Mason’s Licensed to Live (1988) documented the burden of regulation affecting attempted start-up and small businesses, and was circulated among the members of the Government’s new deregulation unit. In Ex Libris (1986) and Expounding the Arts (1987) he put a libertarian case against subsidies for the favoured arts and literature of the educated classes. Mason also put forward a vigorous argument for privatising the Post Office, the Forestry Commission and the universities. He lectured around the world on deregulation and market reform.
He advocated a poll tax to finance local government, first through newspaper articles, then in the ASI’s Omega Report on Local Government (1983), and finally in Revising the Rating System (1985). Mason himself was highly critical of the way in which his proposal was implemented without the ten-year transition that he had called for, or the freeze on local spending.
He was not alone. When the poll tax was applied in Scotland at the start of the 1989-90 financial year — a year ahead of England — opposition was almost instant. Non-payment and civil unrest first north and then south of the Border culminated in the infamous Trafalgar Square riots of March 31, 1990, in which about 200,000 protesters clashed with police.
When Margaret Thatcher left office on November 22 of that year, all of her putative successors declared their intention to abandon the tax. Mason, however, remained a supporter of the principle, though he was disinclined to side with its execution by the Government.
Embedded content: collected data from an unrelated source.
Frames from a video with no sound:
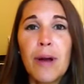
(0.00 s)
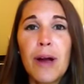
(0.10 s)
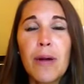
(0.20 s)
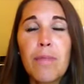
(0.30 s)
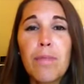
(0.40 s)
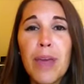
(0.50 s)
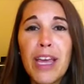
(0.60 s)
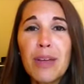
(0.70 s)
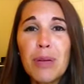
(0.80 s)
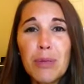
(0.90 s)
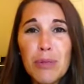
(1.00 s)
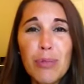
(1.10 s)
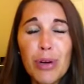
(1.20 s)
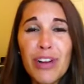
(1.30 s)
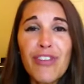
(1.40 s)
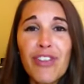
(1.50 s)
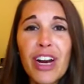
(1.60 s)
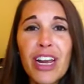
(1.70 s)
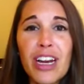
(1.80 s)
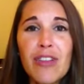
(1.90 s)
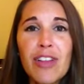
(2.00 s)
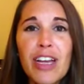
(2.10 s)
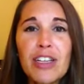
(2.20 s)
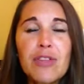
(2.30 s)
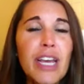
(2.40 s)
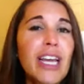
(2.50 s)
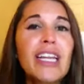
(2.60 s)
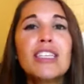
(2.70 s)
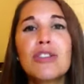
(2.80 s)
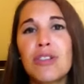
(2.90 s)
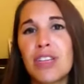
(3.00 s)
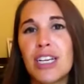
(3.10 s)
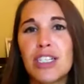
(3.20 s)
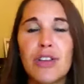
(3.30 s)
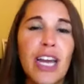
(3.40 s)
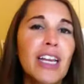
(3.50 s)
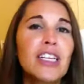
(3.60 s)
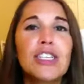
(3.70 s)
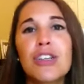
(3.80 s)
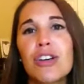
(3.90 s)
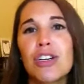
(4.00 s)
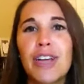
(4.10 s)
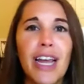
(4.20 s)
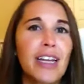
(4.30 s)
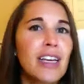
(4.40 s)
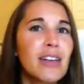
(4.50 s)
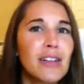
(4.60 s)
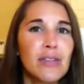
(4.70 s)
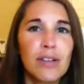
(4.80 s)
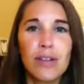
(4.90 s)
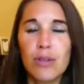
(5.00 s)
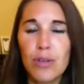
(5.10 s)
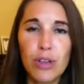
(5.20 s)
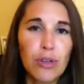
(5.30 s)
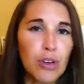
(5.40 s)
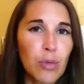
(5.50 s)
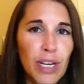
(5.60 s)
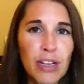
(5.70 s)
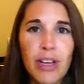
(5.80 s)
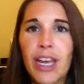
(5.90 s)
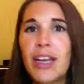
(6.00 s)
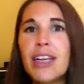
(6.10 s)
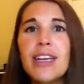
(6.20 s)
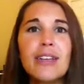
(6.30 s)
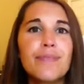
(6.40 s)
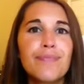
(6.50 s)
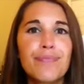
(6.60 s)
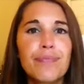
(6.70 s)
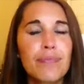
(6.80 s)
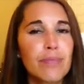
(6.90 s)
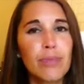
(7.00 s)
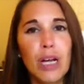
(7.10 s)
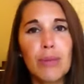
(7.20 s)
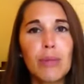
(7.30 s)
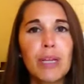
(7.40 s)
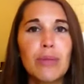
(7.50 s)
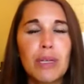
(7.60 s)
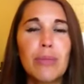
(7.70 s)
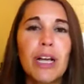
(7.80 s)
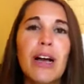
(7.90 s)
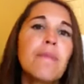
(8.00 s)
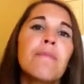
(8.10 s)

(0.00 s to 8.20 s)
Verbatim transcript: um, make people pretty afraid of like, you can't eat certain things, you can't eat sugar, you can't eat gluten or wheat, you can't eat blah, blah, blah, blah, blah.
He opposed the repeal of the tax by Michael Heseltine and predicted that its successor, the council tax, would accumulate more problems than it solved.
Mason’s enduring fondness for St Andrews showed itself again in a series of monographs he wrote on aspects of the history of the university. In 1995 he co-edited City in the Mist, a collection of prose and poetry written by St Andrews students.
Since boyhood Mason had two recreational delights. The first was traditional jazz, of which he had a huge knowledge and a vast collection of ancient records. The second was science fiction, of which he accumulated one of the largest private collections in Britain.
A brain tumour was first diagnosed in 1990, but Mason continued while he could with an active public life of lectures and writing. He was very much in the tradition of the 18th-century Scottish Enlightenment — that of the gentleman scholar, engaging, courteous and good company.
He is survived by his mother and a younger brother.
Douglas Mason, political theorist, was born on September 30, 1941. He died on December 13, 2004, aged 63.